**What you have to do**
Send each entry back exactly as given, pictures excluded.

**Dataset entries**
'''
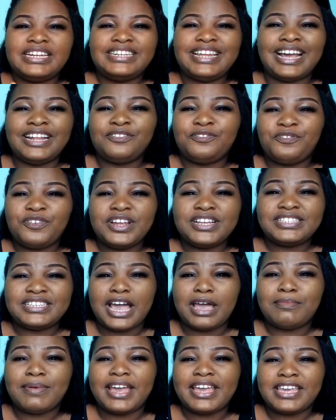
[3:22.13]
That free
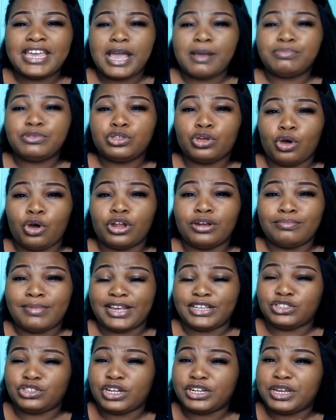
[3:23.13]
time I kept on
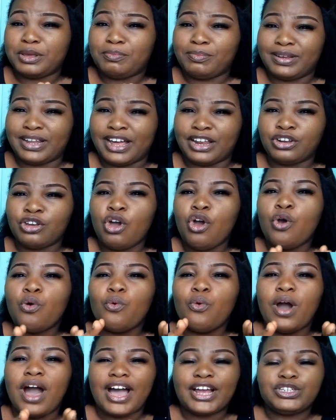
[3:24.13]
my study plan
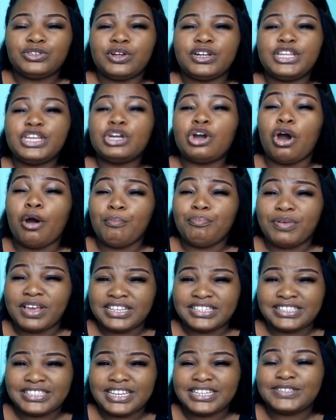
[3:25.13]
will actually
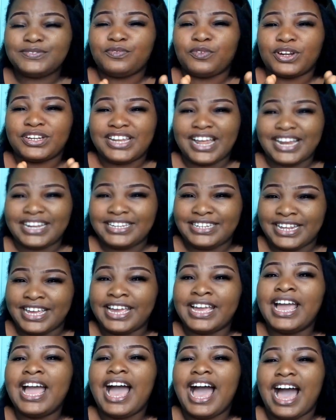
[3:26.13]
compensate for that
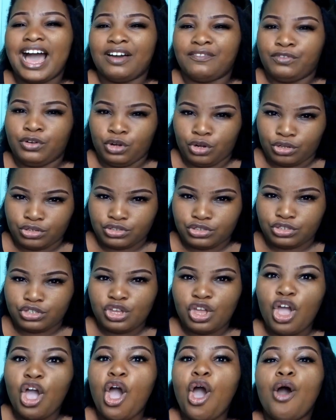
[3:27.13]
day I've
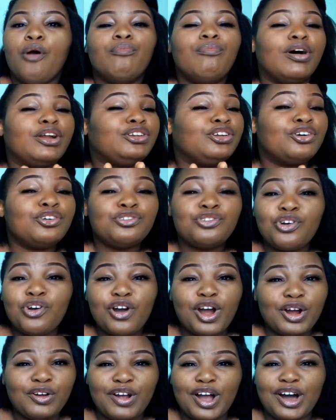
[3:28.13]
lost. But don't
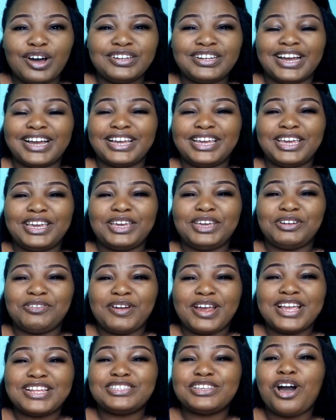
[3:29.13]
go around and
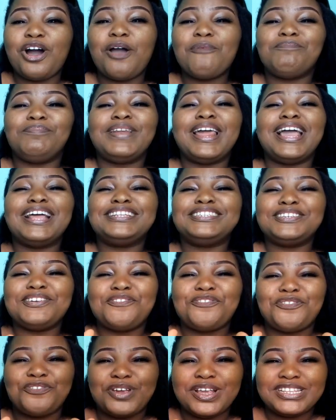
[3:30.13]
create plenty
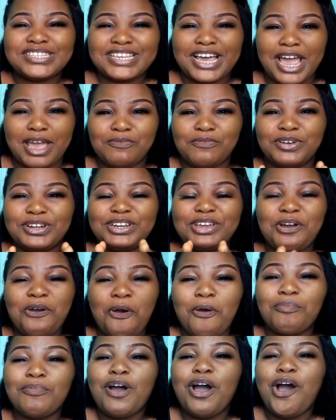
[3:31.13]
free time with the
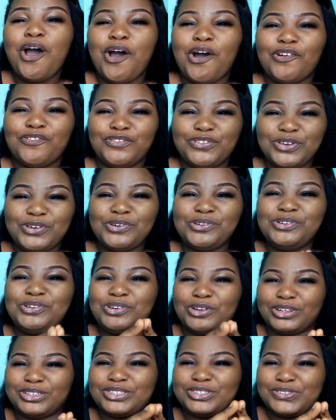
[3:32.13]
hope of you
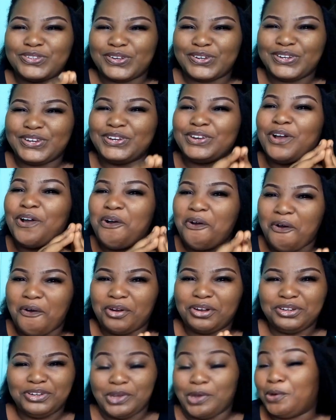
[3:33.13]
not studying
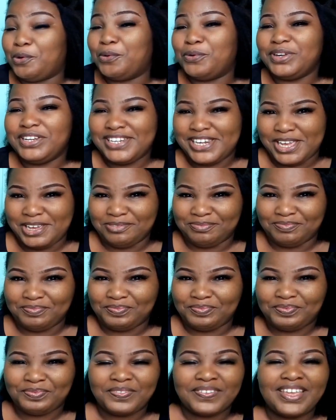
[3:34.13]
on your own day.
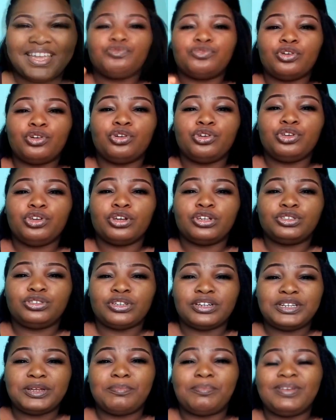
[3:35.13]
Follow your
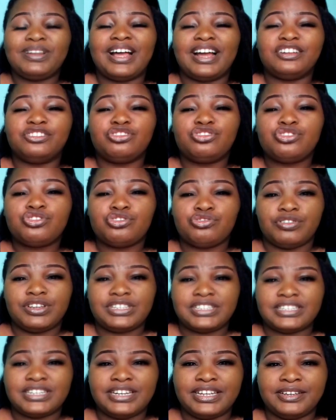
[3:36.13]
study plan
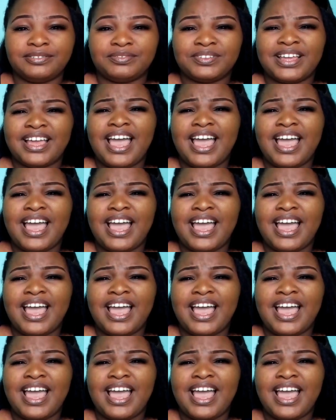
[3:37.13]
strictly.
'''
**Response**
[3:22.13]
That free
[3:23.13]
time I kept on
[3:24.13]
my study plan
[3:25.13]
will actually
[3:26.13]
compensate for that
[3:27.13]
day I've
[3:28.13]
lost. But don't
[3:29.13]
go around and
[3:30.13]
create plenty
[3:31.13]
free time with the
[3:32.13]
hope of you
[3:33.13]
not studying
[3:34.13]
on your own day.
[3:35.13]
Follow your
[3:36.13]
study plan
[3:37.13]
strictly.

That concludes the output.